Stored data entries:
- Opening Delimiter -
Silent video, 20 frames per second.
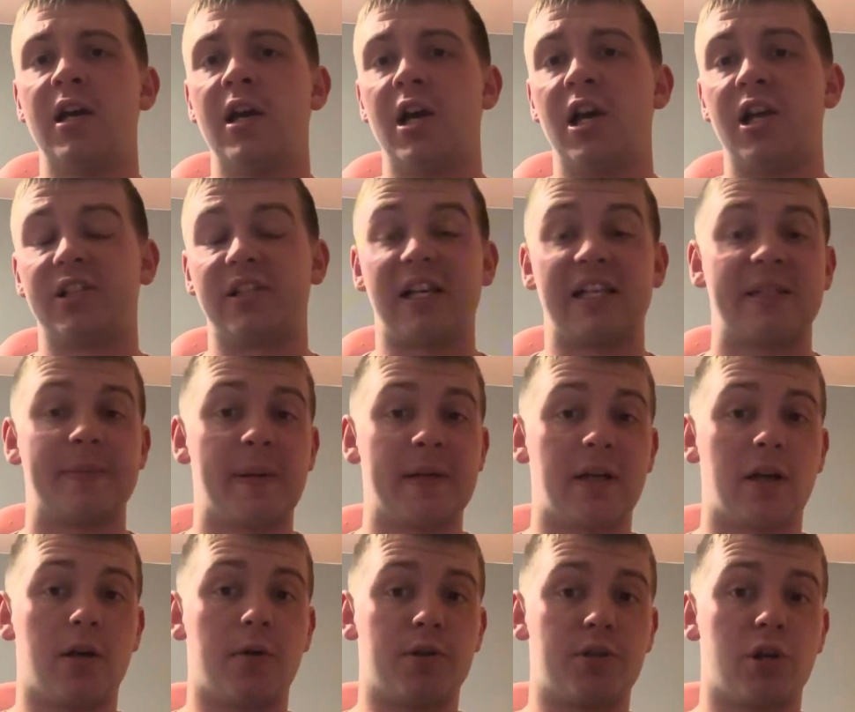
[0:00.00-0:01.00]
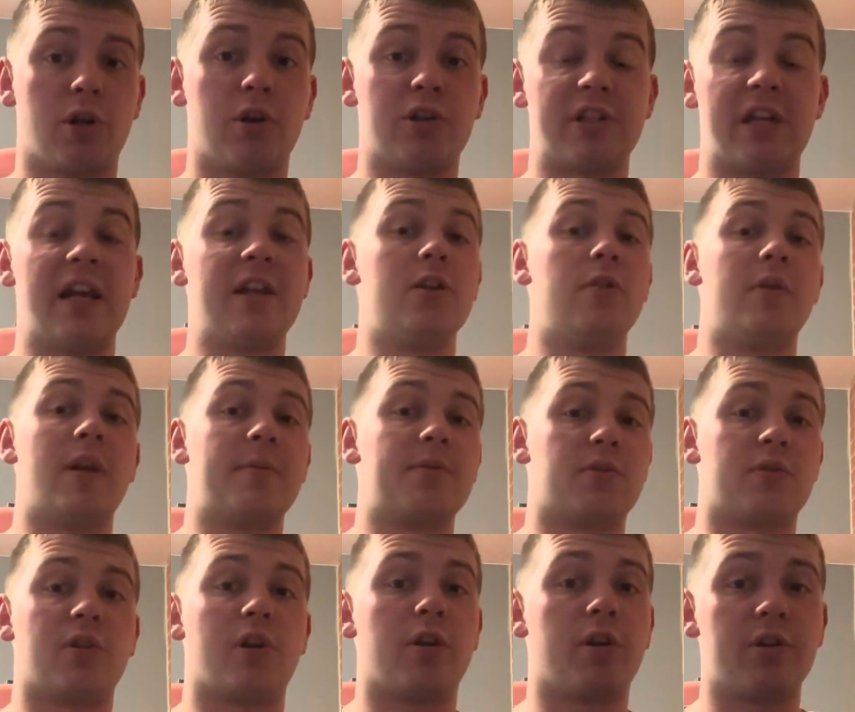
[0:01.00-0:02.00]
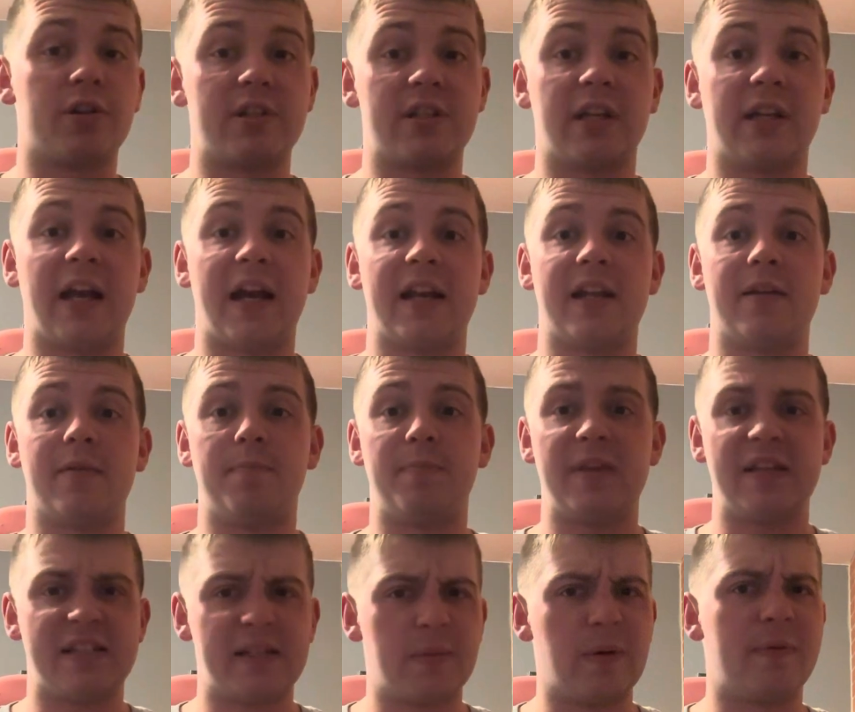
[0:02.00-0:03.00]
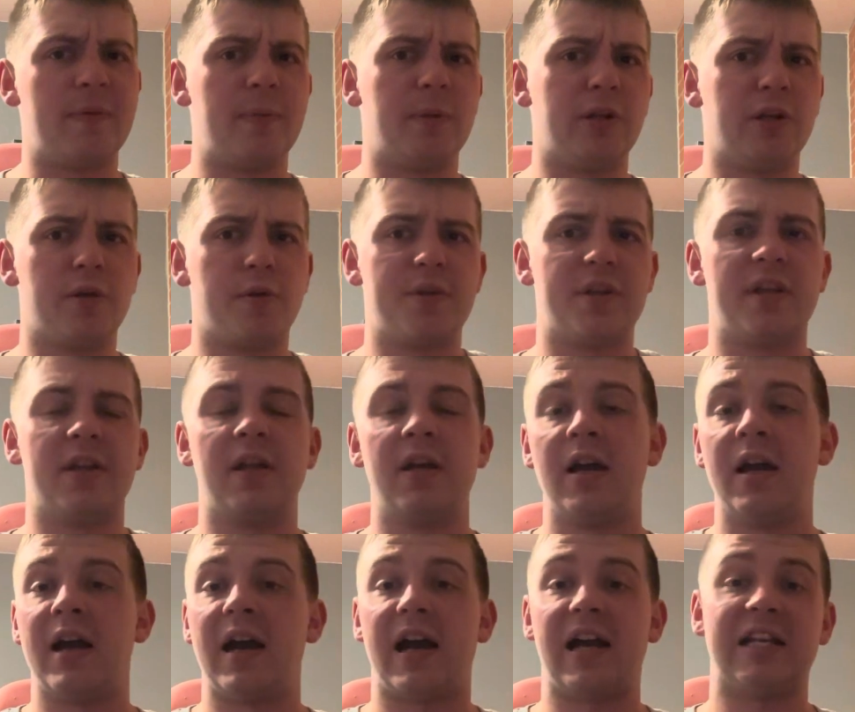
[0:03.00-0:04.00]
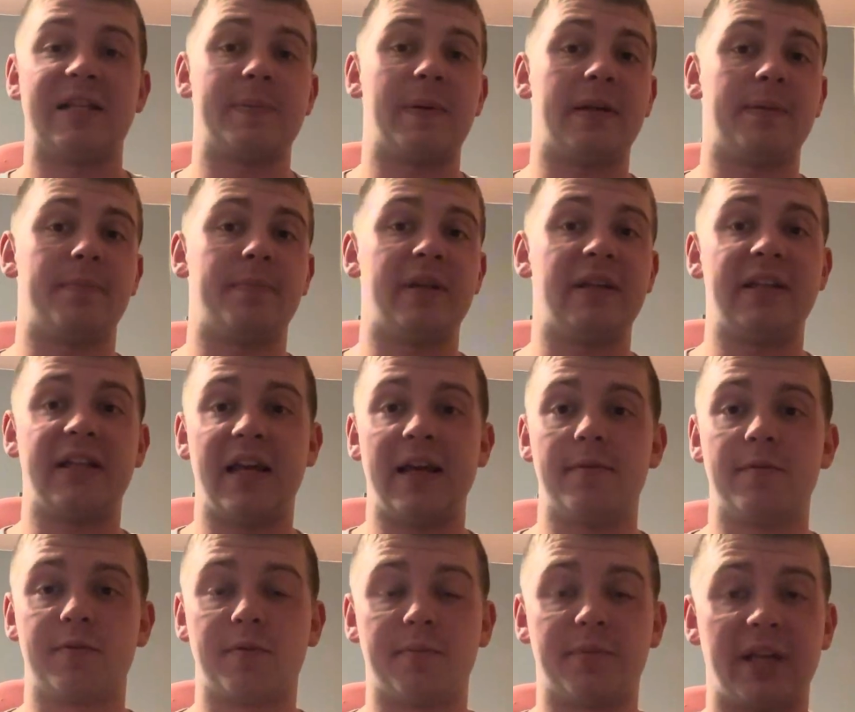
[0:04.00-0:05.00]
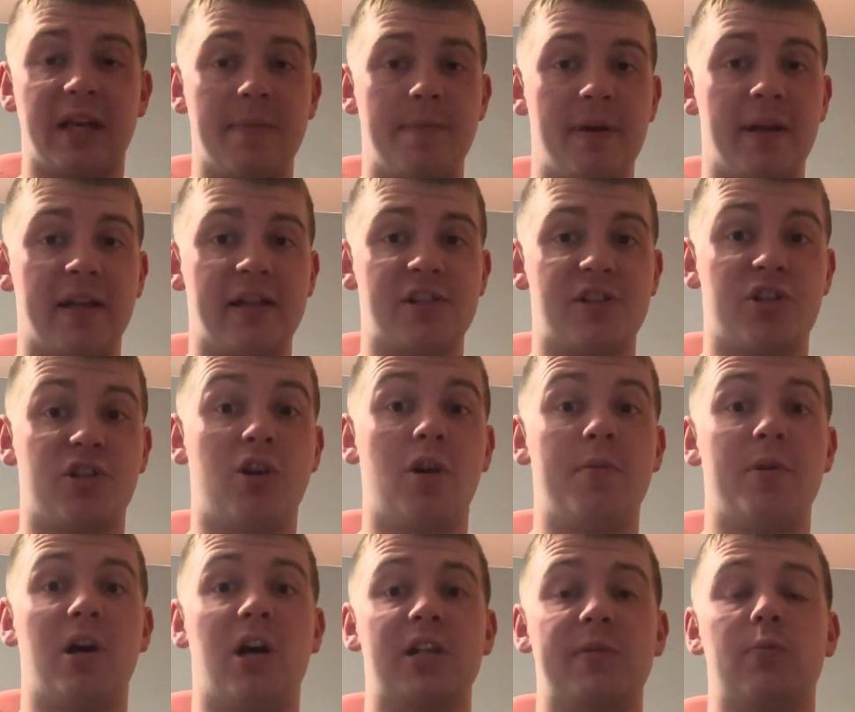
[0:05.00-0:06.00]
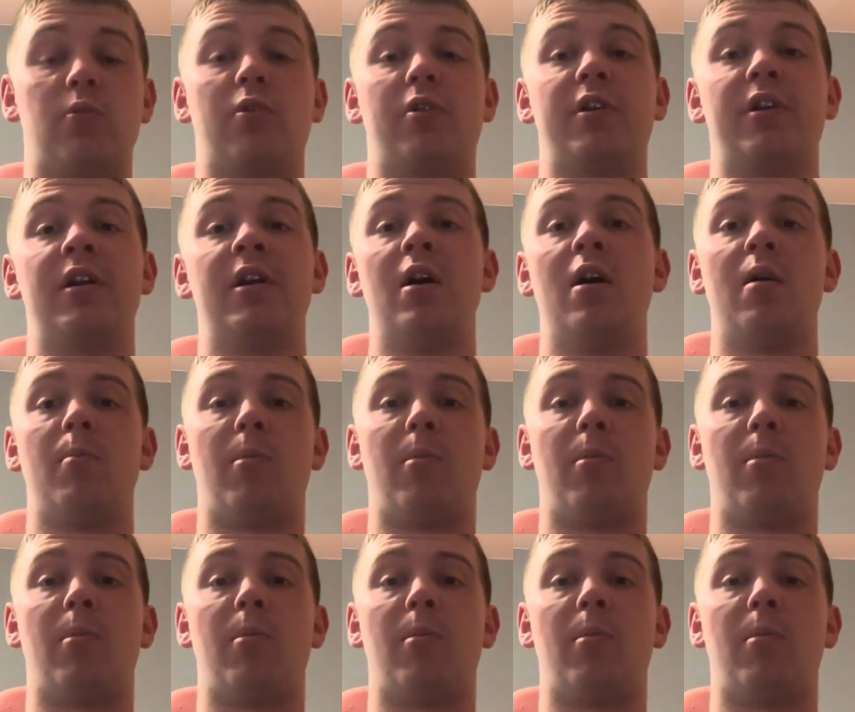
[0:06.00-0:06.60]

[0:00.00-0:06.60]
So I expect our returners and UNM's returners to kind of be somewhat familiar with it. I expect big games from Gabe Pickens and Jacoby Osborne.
- Closing Delimiter -
What you should do =
Each entry above should be printed exactly, and any picture in it left out.

Response to this exercise =
Silent video, 20 frames per second.
[0:00.00-0:01.00]
[0:01.00-0:02.00]
[0:02.00-0:03.00]
[0:03.00-0:04.00]
[0:04.00-0:05.00]
[0:05.00-0:06.00]
[0:06.00-0:06.60]

[0:00.00-0:06.60]
So I expect our returners and UNM's returners to kind of be somewhat familiar with it. I expect big games from Gabe Pickens and Jacoby Osborne.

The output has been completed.